Excerpts from a dataset:
☆ ☆ ☆ ☆

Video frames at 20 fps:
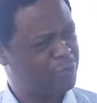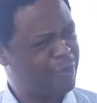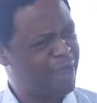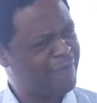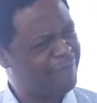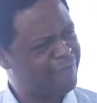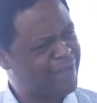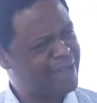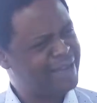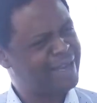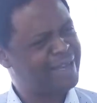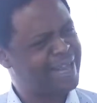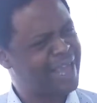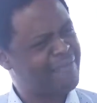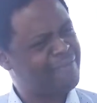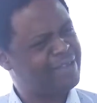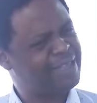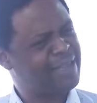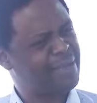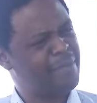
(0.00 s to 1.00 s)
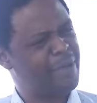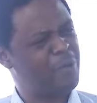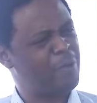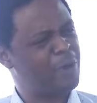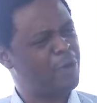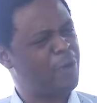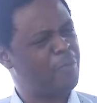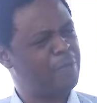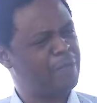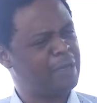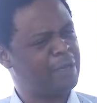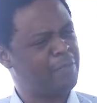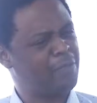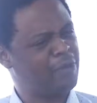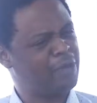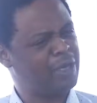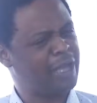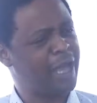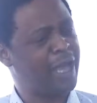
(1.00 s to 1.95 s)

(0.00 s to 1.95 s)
but I find that every time I wake up in the morning,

☆ ☆ ☆ ☆

* About this task *
Omit every picture while printing the data word for word.

* Exercise result *
Video frames at 20 fps:
(0.00 s to 1.00 s)
(1.00 s to 1.95 s)

(0.00 s to 1.95 s)
but I find that every time I wake up in the morning,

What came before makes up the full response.